Ma c’è un altro punto su cui riflettere: noi chiediamo a Dio tante cose, come la salute, la soluzione di problemi, denaro ecc. È facile rispondere al perché: perché siamo o ci sentiamo privi di qualche cosa. La domanda più importante, tuttavia, è perché chiediamo queste grazie; a quale scopo le desideriamo, che pensiamo di farne? Per esempio, se chiediamo la salute, che cosa domandiamo in fin dei conti? Che vogliamo farne? “Per poter lavorare, garantire la nostra sopravvivenza, per godere di momenti di vacanza o di altre comodità”; ma qual è la ragione? “Per essere felici, ora!”. E chi ha detto che essere felici vuol dire avere tutto questo ed esattamente questo? Ecco il problema. Possiamo girarci attorno quanto vogliamo, ma ciò che è in questione è sapere dove sta l’essenza della felicità. Per aiutarci a trovarla, Gesù ha voluto venire in aiuto alla nostra debolezza dandoci un comandamento: “Il primo è: Ascolta, Israele. Il Signore Dio nostro è l’unico Signore; amerai dunque il Signore Dio tuo con tutto il tuo cuore, con tutta la tua mente e con tutta la tua forza. E il secondo è questo: Amerai il prossimo tuo come te stesso. Non c’è altro comandamento più importante di questi” (Mc 12,29-31). Poi, come se non bastasse, ne chiarì meglio il significato, insegnando ai suoi discepoli che pregare significa dire al Padre che è nei cieli “sia fatta la tua volontà” (Mt 6,16). Ciò vuol dire che Dio conosce quello che ci conviene. L’essenza di tutte le nostre domande dovrebbe riguardare ciò che Dio vuole, molto più che i nostri desideri e le nostre fantasie di felicità. Per questo motivo la richiesta del Padre Nostro aggiunge “come in cielo così in terra”. Il criterio di giudizio è la volontà che Dio ha di renderci felici.

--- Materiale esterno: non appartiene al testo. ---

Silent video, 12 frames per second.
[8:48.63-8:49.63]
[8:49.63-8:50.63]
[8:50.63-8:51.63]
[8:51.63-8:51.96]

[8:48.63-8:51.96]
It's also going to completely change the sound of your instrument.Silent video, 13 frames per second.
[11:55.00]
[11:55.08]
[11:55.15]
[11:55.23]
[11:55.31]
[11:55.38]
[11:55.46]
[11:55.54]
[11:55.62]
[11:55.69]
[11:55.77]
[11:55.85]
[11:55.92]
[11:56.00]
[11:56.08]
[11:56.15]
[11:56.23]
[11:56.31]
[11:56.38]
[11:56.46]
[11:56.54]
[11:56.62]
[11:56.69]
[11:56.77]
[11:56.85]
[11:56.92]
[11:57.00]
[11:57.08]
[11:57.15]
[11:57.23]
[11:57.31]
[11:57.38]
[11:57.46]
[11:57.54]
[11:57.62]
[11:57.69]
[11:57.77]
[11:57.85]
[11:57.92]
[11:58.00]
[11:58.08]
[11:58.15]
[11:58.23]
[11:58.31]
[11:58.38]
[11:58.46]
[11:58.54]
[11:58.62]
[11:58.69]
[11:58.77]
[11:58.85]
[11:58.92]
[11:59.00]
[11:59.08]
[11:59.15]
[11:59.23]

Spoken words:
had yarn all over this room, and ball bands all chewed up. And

Infine, andando più in profondità, a prima vista sembra che dobbiamo chiedere, più di ogni altra cosa, la grazia di amare Dio al di sopra di tutto e il prossimo come noi stessi. A questo riguardo Peter G. Van Breemen sj scrive: “Non si deve, a mio parere, identificare anzitutto la preghiera con la supplica e nemmeno con l’azione di grazie o con la lode. Essa è, prima di tutto l’attività (bisognerebbe dire la recettività) secondo cui la persona permette a Dio di essere Dio. Così come Dio, nel suo amore creatore permette all’uomo di essere quello che egli è, così l’uomo deve desiderare in contraccambio che Dio sia Dio. Ora, Dio è amore (1 Gv 4,8.16). Permettere a Dio di essere Dio vuol dire lasciarsi da lui amare: è quanto la contemplazione della vita di Cristo ci permette realmente di capire”.

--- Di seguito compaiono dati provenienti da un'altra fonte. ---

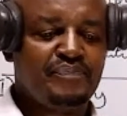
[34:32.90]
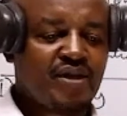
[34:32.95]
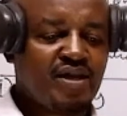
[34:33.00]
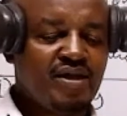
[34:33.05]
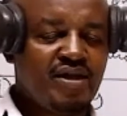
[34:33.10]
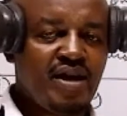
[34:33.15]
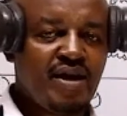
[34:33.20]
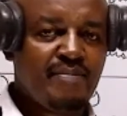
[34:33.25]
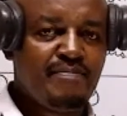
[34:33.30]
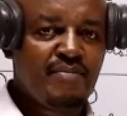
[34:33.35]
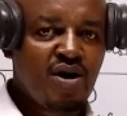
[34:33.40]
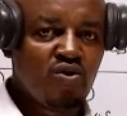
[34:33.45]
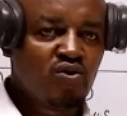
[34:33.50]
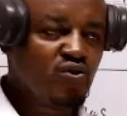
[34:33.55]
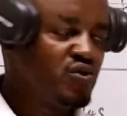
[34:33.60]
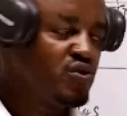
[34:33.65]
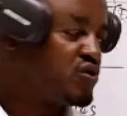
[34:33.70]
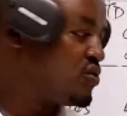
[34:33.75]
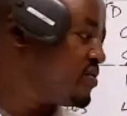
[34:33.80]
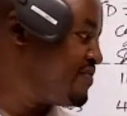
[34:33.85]
the amount
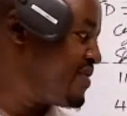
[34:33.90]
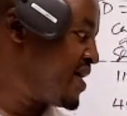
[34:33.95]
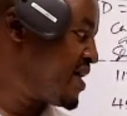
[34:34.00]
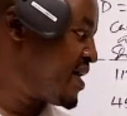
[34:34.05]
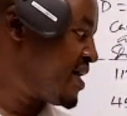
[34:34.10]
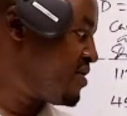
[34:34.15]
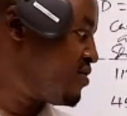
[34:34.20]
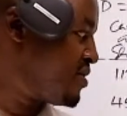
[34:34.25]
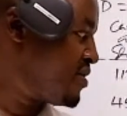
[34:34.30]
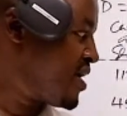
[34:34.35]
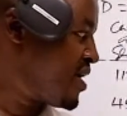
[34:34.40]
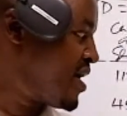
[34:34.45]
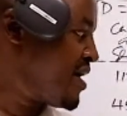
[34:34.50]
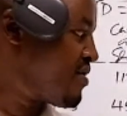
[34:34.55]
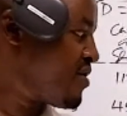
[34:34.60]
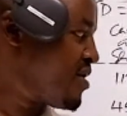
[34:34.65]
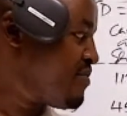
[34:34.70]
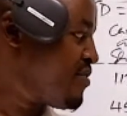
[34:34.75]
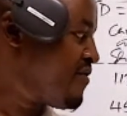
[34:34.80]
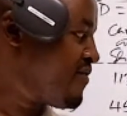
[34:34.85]
which will be
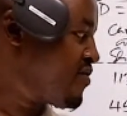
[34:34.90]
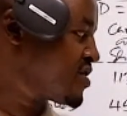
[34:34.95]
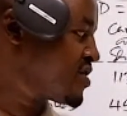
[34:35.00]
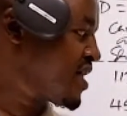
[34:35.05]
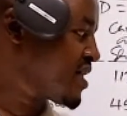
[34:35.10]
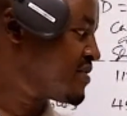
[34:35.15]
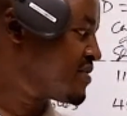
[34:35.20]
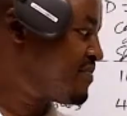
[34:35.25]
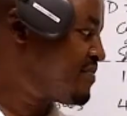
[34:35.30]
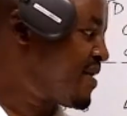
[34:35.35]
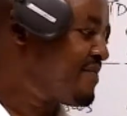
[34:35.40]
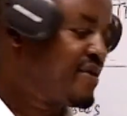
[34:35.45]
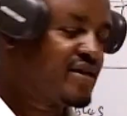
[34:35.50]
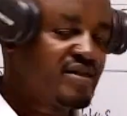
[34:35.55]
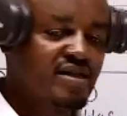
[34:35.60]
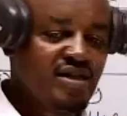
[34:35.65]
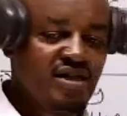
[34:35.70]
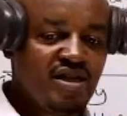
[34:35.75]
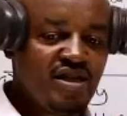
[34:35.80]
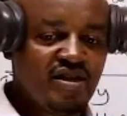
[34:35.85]
allowable for tax
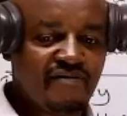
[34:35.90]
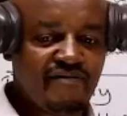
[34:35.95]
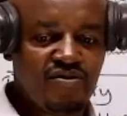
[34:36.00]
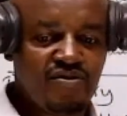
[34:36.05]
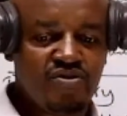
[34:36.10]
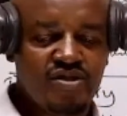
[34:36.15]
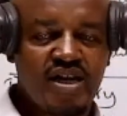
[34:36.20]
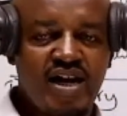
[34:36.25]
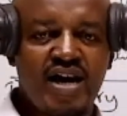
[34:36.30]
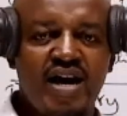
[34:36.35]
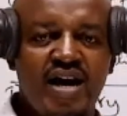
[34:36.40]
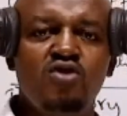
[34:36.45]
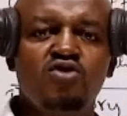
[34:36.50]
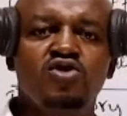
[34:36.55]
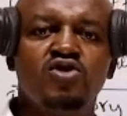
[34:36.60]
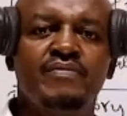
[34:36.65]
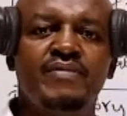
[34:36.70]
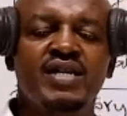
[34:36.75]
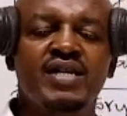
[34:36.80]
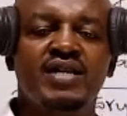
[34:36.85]
purpose in the future
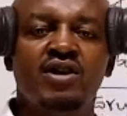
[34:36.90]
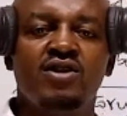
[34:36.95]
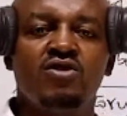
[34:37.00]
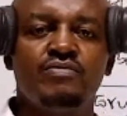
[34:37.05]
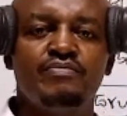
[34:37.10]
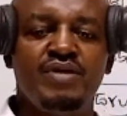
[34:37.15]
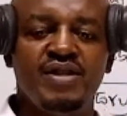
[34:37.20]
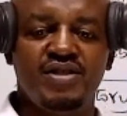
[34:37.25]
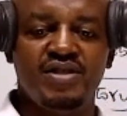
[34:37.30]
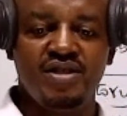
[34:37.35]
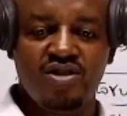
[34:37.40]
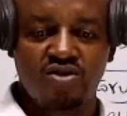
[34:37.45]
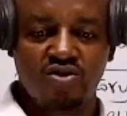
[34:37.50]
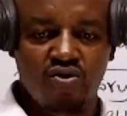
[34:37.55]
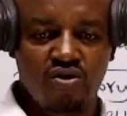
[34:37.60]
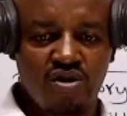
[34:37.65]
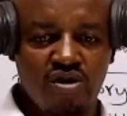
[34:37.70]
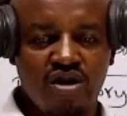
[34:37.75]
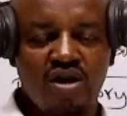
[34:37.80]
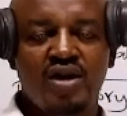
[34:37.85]
automatically will be zero.
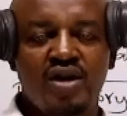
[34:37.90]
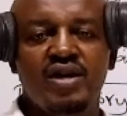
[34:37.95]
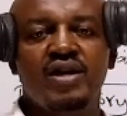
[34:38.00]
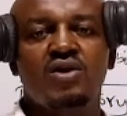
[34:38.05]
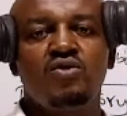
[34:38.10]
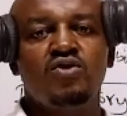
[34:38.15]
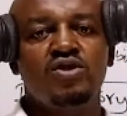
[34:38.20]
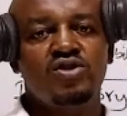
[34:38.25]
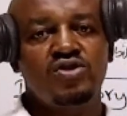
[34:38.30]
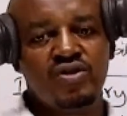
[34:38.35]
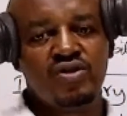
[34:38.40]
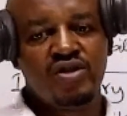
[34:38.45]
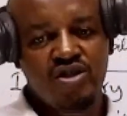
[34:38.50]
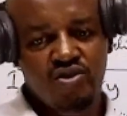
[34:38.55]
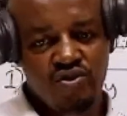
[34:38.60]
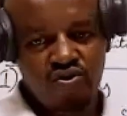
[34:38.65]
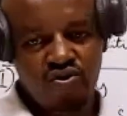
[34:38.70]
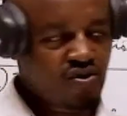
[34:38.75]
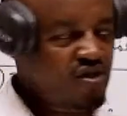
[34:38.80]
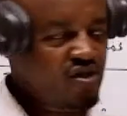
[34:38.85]
Now, what you need
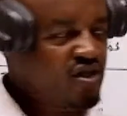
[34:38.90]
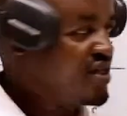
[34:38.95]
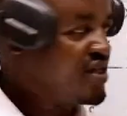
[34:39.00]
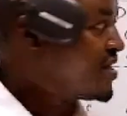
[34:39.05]
to note is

Possiamo dire, osserva Lacerda, che la volontà di Dio consiste nel lasciare che egli ci ami, che nella preghiera ci esponiamo alla sua bontà come ci si espone ai raggi benefici del sole, in modo che egli possa arricchirci di doni e colmarci di tenerezze, fino a condurci alla felicità piena e alla comunione definitiva con lui nella sua eternità. Ameremo Dio che non vediamo traducendo questo amore nella dedizione e nel servizio dei nostri fratelli che vediamo. In questo modo non resteranno dubbi circa la sincerità ed efficacia del nostro amore.

La preghiera così intesa, conclude Lacerda, raggiunge un grado di semplicità sempre maggiore. In definitiva, deve assomigliare a Dio infinitamente semplice a cui è diretta. Del resto Gesù ha detto: “Pregando poi, non sprecate parole come i pagani, i quali credono di venire ascoltati a forza di parole. Non siate dunque come loro, perché il Padre vostro sa di quali cose avete bisogno ancor prima che gliele chiediate” (Mt 6,7-8).